▶ _REQUIRED WORK_
Please retype the data in full and exactly; the pictures are not part of the copy.

▶ _Collected data_
*** Begin section ***
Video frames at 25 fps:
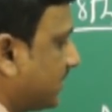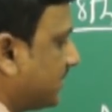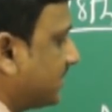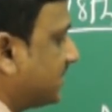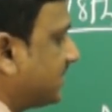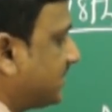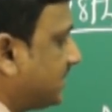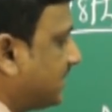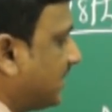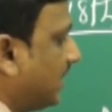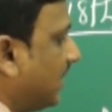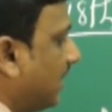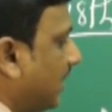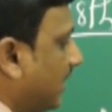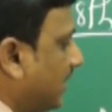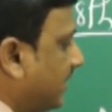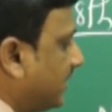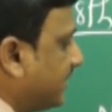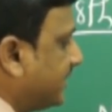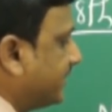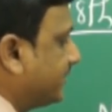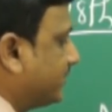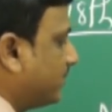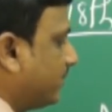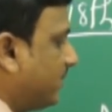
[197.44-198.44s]
still
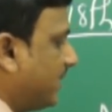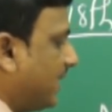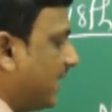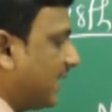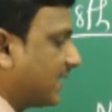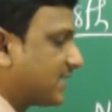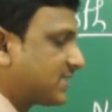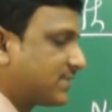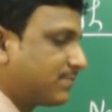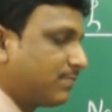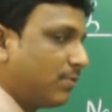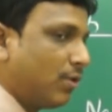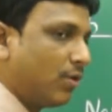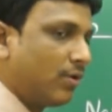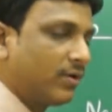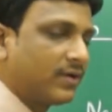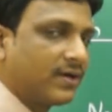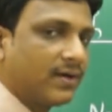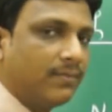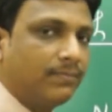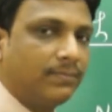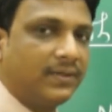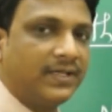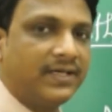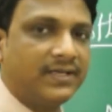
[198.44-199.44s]
it is to be explored
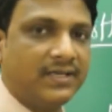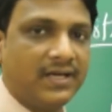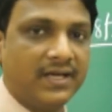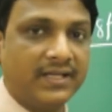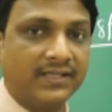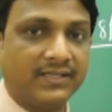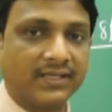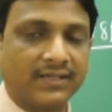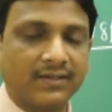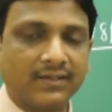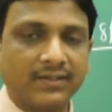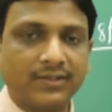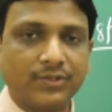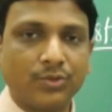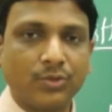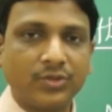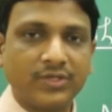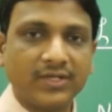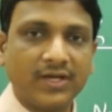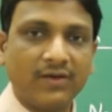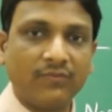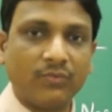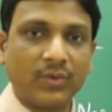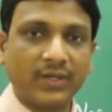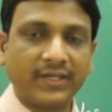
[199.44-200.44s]
completely the
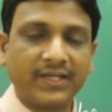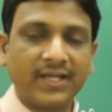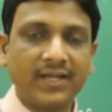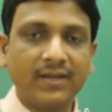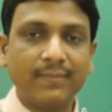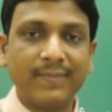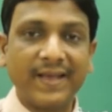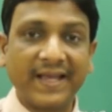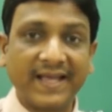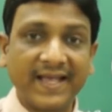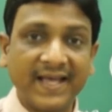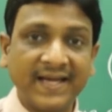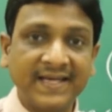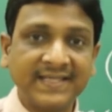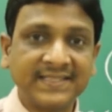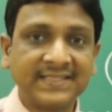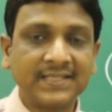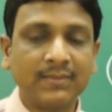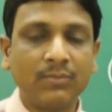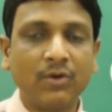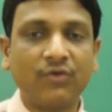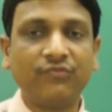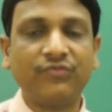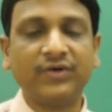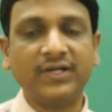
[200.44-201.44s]
total working
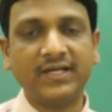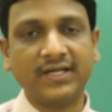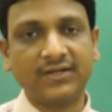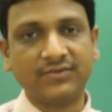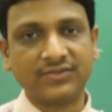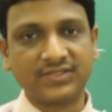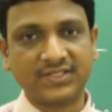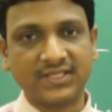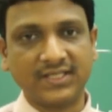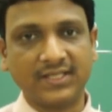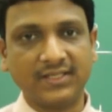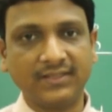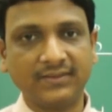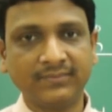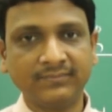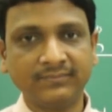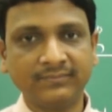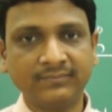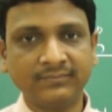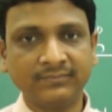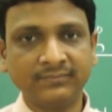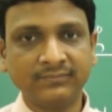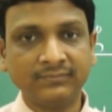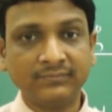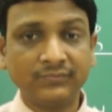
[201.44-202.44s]
mechanism of a nerve cell
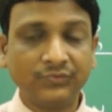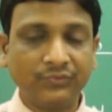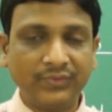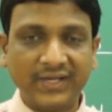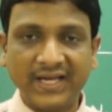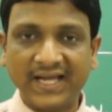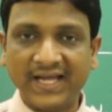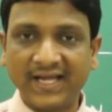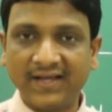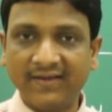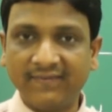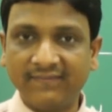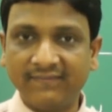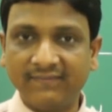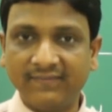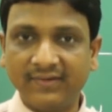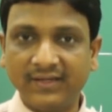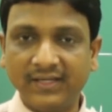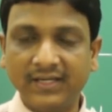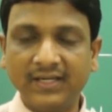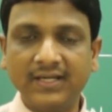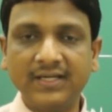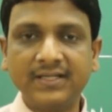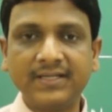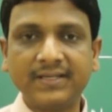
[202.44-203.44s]
we have
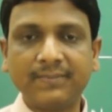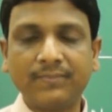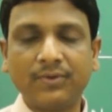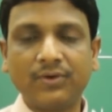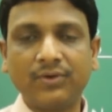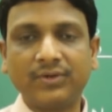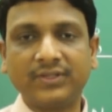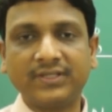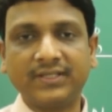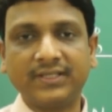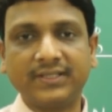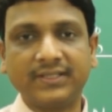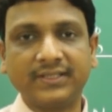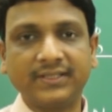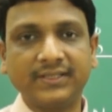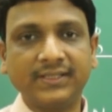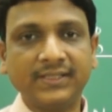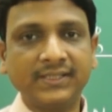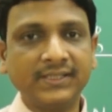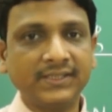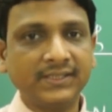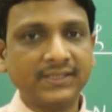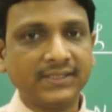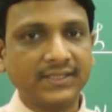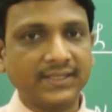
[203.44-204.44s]
learnt about that uh,
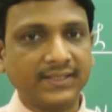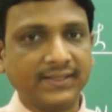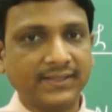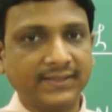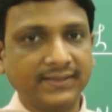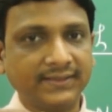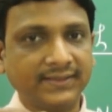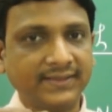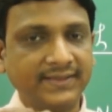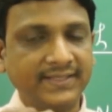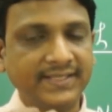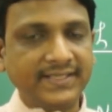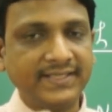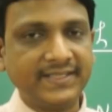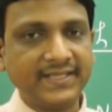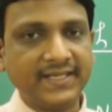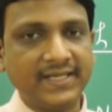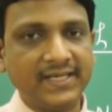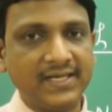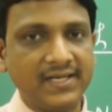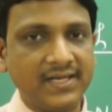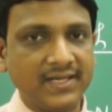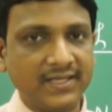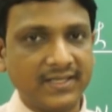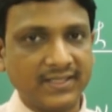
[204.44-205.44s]
uh the
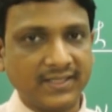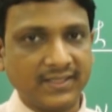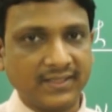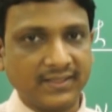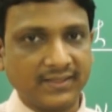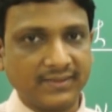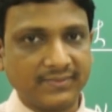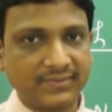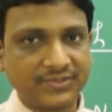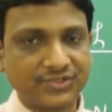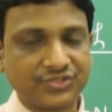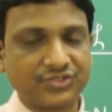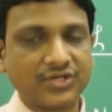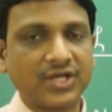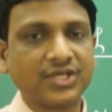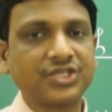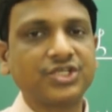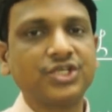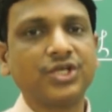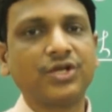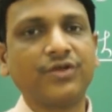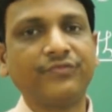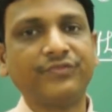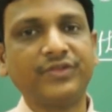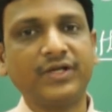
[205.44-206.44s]
detailed uh,
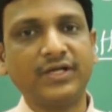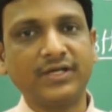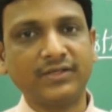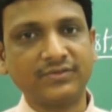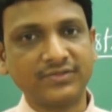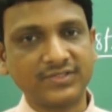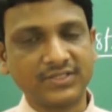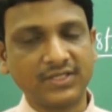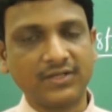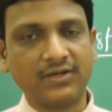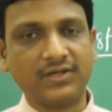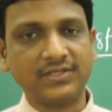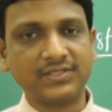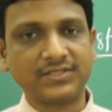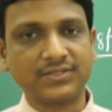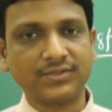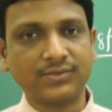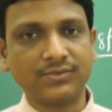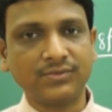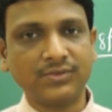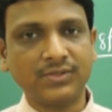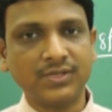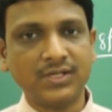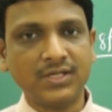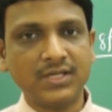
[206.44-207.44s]
structure of the nerve cell also
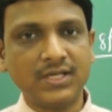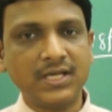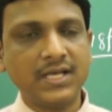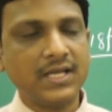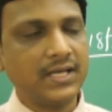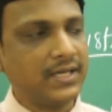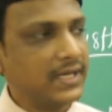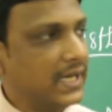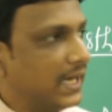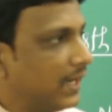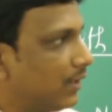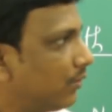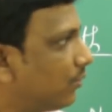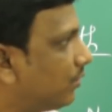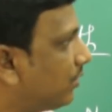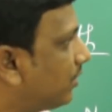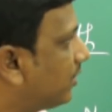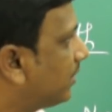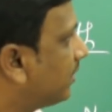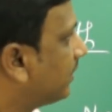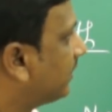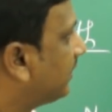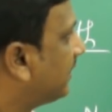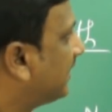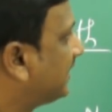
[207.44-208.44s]
now,
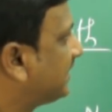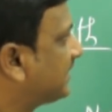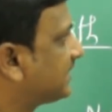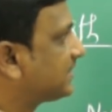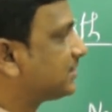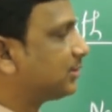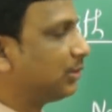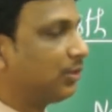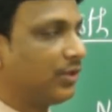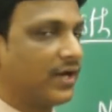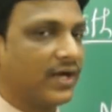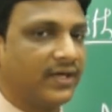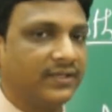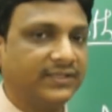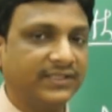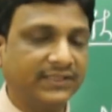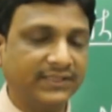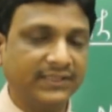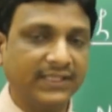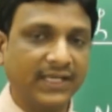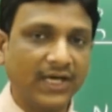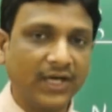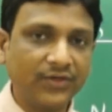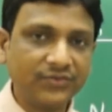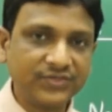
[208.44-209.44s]
let us look at the
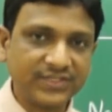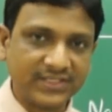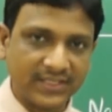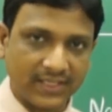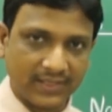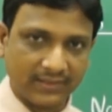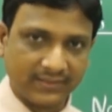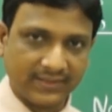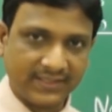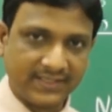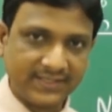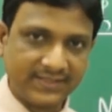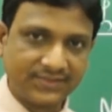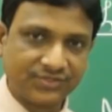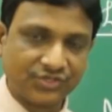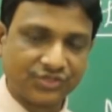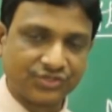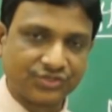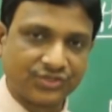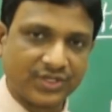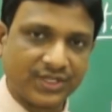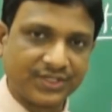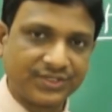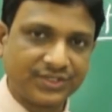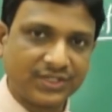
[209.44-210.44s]
nerve cell, that is the
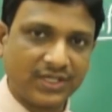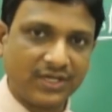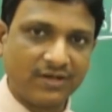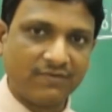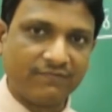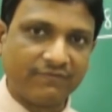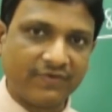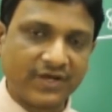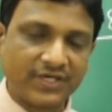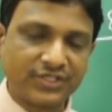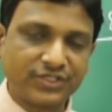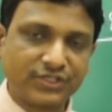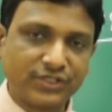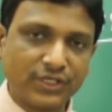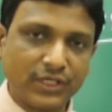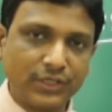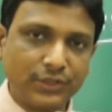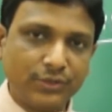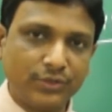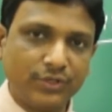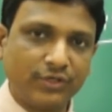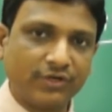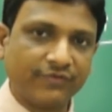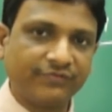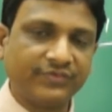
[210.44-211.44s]
structural and functional
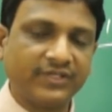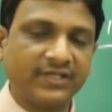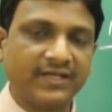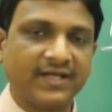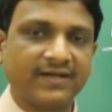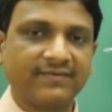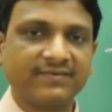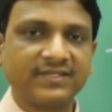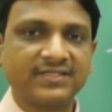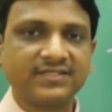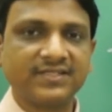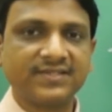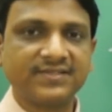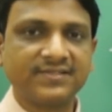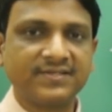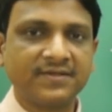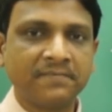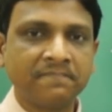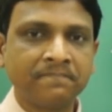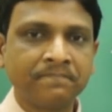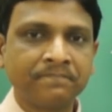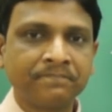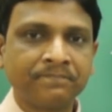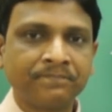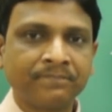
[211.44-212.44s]
unit of the nervous
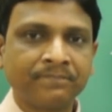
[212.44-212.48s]
system.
*** End section ***
▶ _RESPONSE AREA_
Video frames at 25 fps:
[197.44-198.44s]
still
[198.44-199.44s]
it is to be explored
[199.44-200.44s]
completely the
[200.44-201.44s]
total working
[201.44-202.44s]
mechanism of a nerve cell
[202.44-203.44s]
we have
[203.44-204.44s]
learnt about that uh,
[204.44-205.44s]
uh the
[205.44-206.44s]
detailed uh,
[206.44-207.44s]
structure of the nerve cell also
[207.44-208.44s]
now,
[208.44-209.44s]
let us look at the
[209.44-210.44s]
nerve cell, that is the
[210.44-211.44s]
structural and functional
[211.44-212.44s]
unit of the nervous
[212.44-212.48s]
system.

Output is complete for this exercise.